As with anything, if you want to be good at something, you need to practice and work at it. Family photography is no exception. It is your job, as the self appointed family photographer to take the task seriously and learn the ins and outs, the joys and failures, trials and tribulations of good family and child photography.

  • Observation Learn what it is that draws you to want to take that particular photographic image. Children, like all of us, have particular habits and patterns. If we take the time to observe their behavior in any given situation we'll begin to see patterns. My son for instance, will try to climb a tree every time he comes across a big one. If we pass in close proximity to a mud puddle, stream or lake embankment, I know he'll find a way to get wet. This knowledge can give me a photographic edge in capturing a candid moment.
  • Preparation There are different kinds of preparation in photography. The simple things are often the easiest to over look. Knowledge gained through observation will allow us, as the photographer to be better prepared, ready and waiting to capture that special moment in time. Through observations we become familiar with the patterns and rhythms of our subjects, we fall into sync with their actions and movements. We are prepared and awaiting, poised in the understanding of an event, and no longer at the mercy of chance. We no longer have to try to recreate what had been.

For instance, I know that my daughter, Jacqueline likes to day dream, particularly when there is some stress involved. I have come to realize that it's her way to deal with challenging situations. As the sometimes, self-appointed family photographer, (my wife and I share the task,) I have a good feeling when she is about to drift away. If I wait in the wings, unobtrusive, anticipating the moment, and I am prepared, there's a strong possibility I can capture a good, even great photographic image of Jacqueline in her own little world.

  • Patience However, all the preparation in the world will do us little good if we don't have the patience to go along with it.

Once armed with the knowledge of observation and preparedness we as photographers need to be patient.
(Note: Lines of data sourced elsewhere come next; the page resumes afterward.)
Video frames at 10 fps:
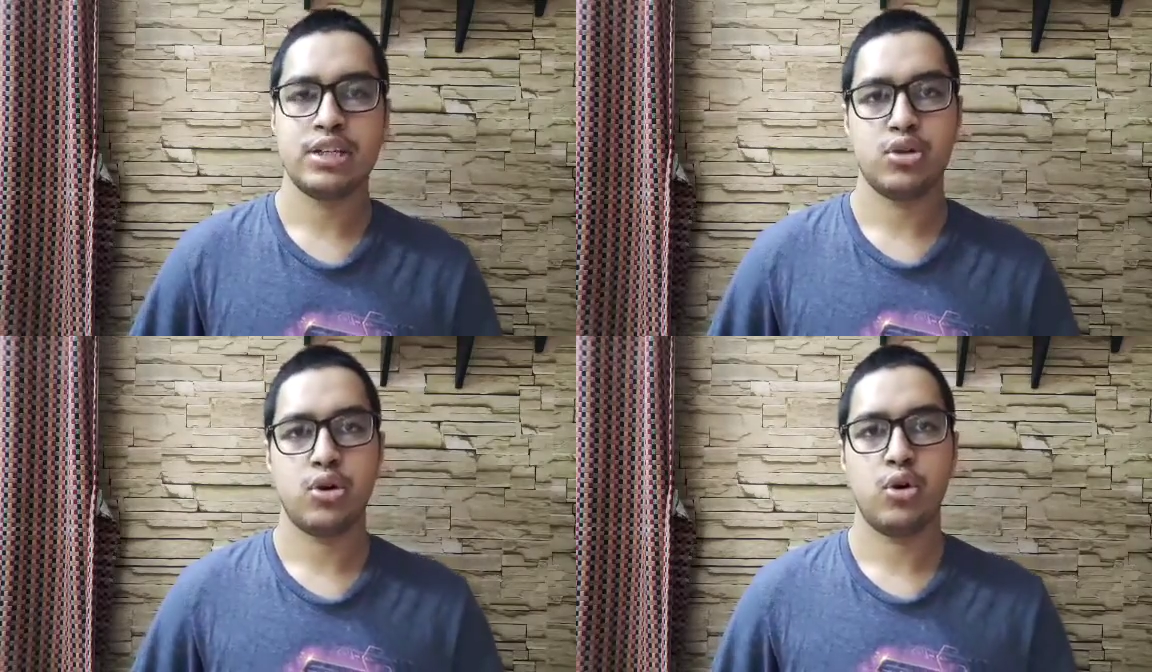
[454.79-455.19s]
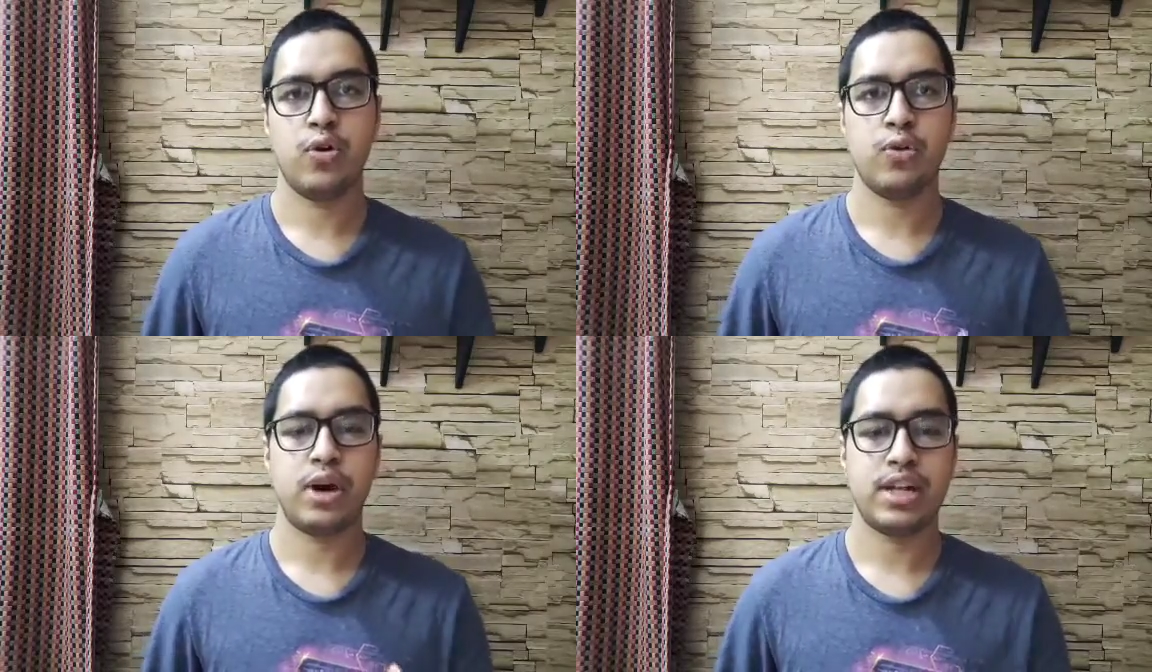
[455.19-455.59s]

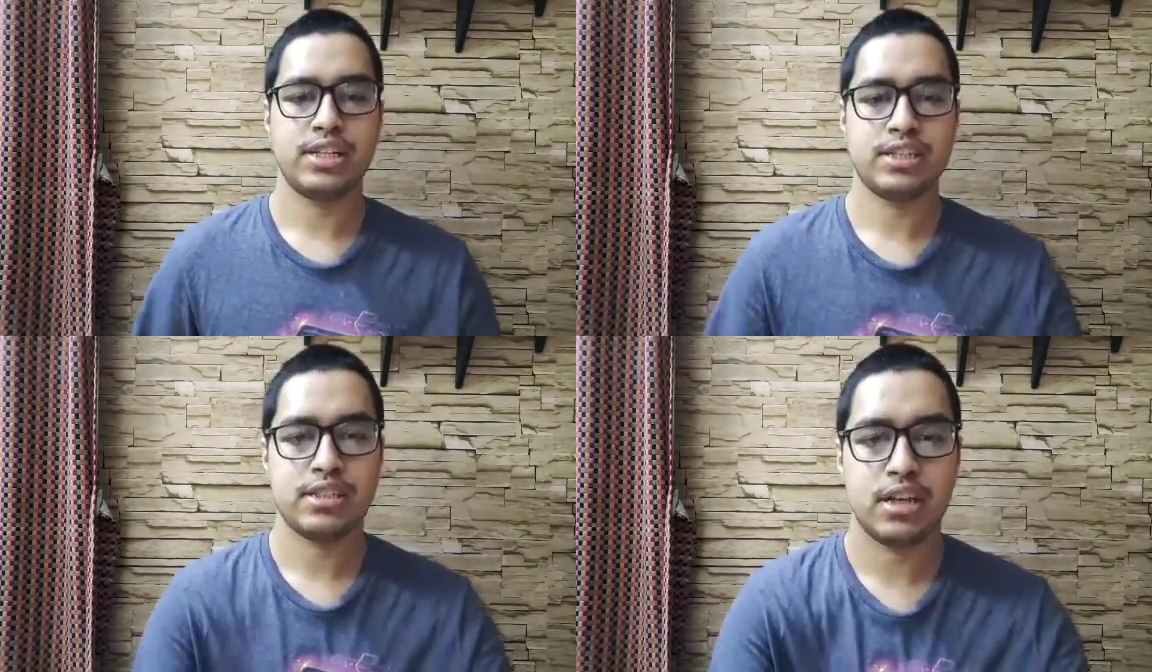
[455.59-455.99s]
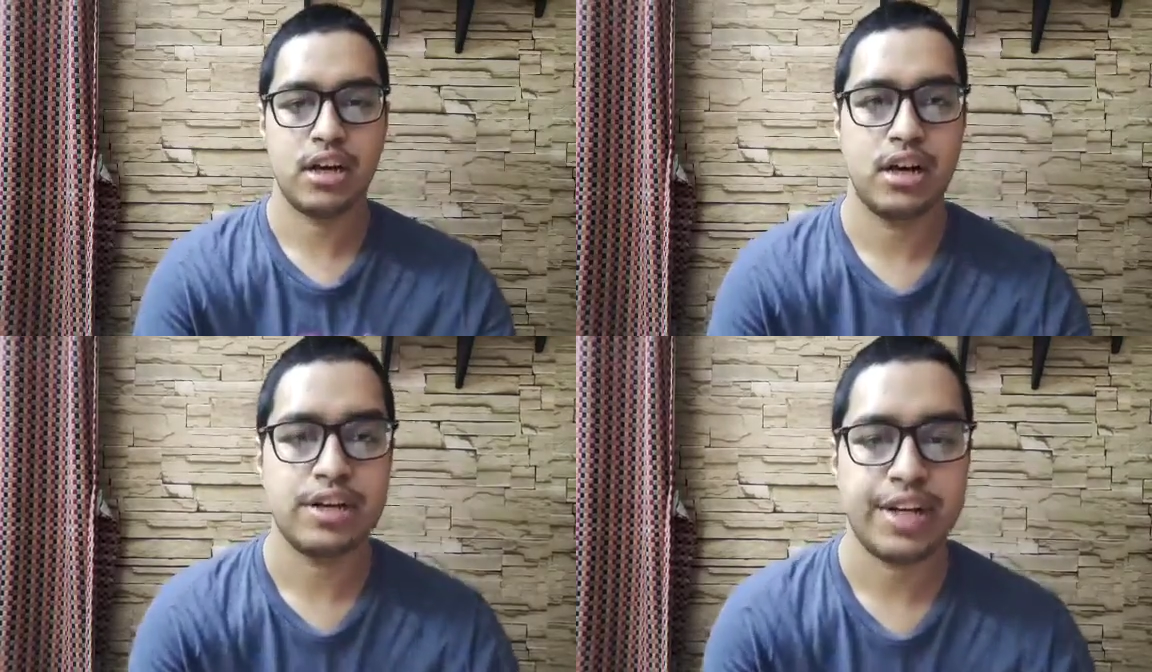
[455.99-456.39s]
So I'll just
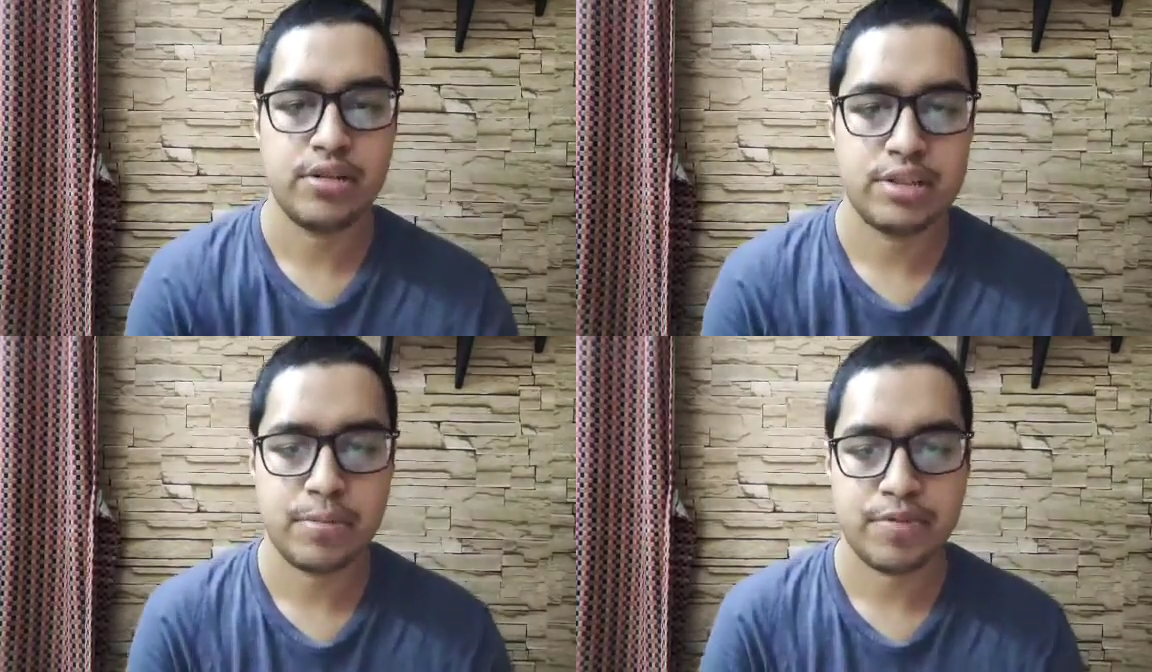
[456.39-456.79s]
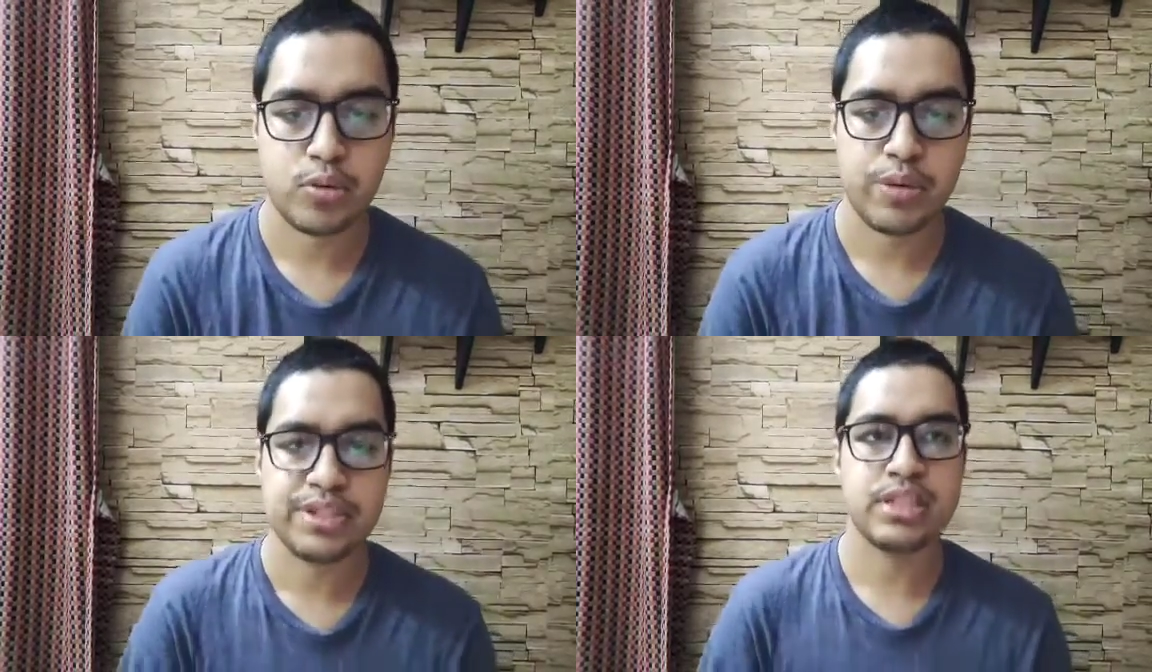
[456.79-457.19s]
tell you some of the
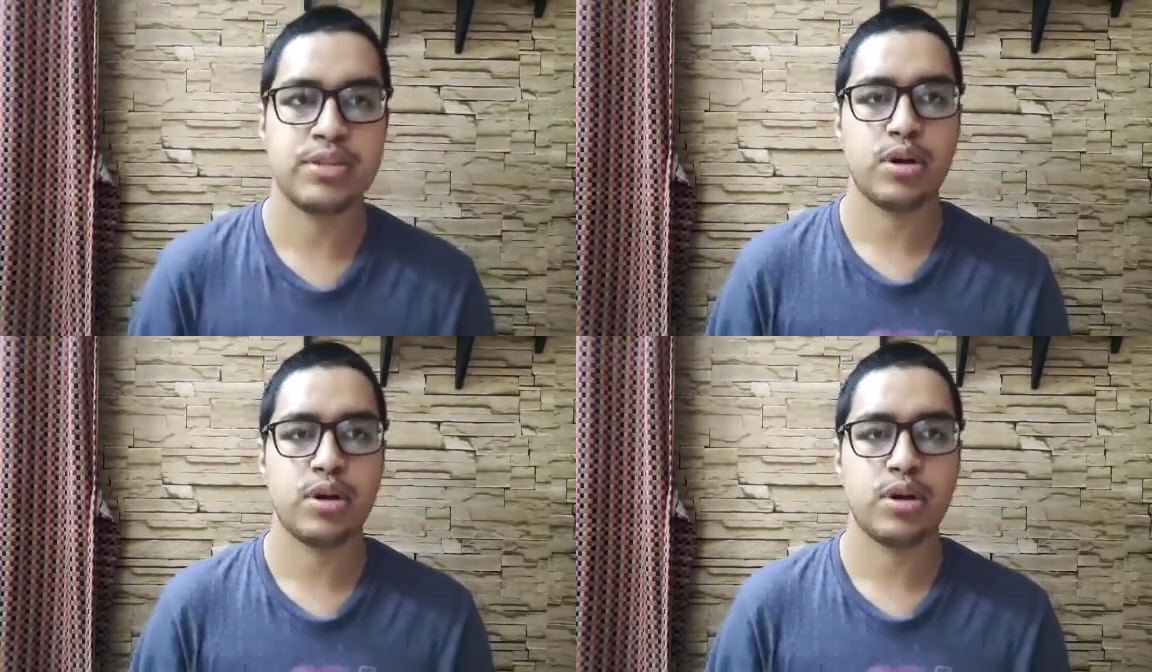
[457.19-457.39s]
questions.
We need to wait for the right opportunity and not force the situation with "cheese" or some other persuasive action. If we missed a particular shot, we simply need to wait. Another opportunity will avail itself.

We are, all of us, creatures of habit. We stop at the same coffee shop, go to the same gas station, etc. Our kids are no exception. Their whole life is repetitive, from the ABC's and times tables to their after school activities. We simply need to learn to wait for the right opportunity, and to be patient in order to capture those sought after images.

This little bit of advice sounds so simple, and it really is. It is nothing we haven't heard before. But unfortunately most of us are so busy we don't seem to have enough time to truly be patient. We don't take the time to observe the little details and to remember them in our photographic quest. We are in turn ill prepared, having our pictures end up, once again, just as another family "snap shot", instead of as great family heirloom.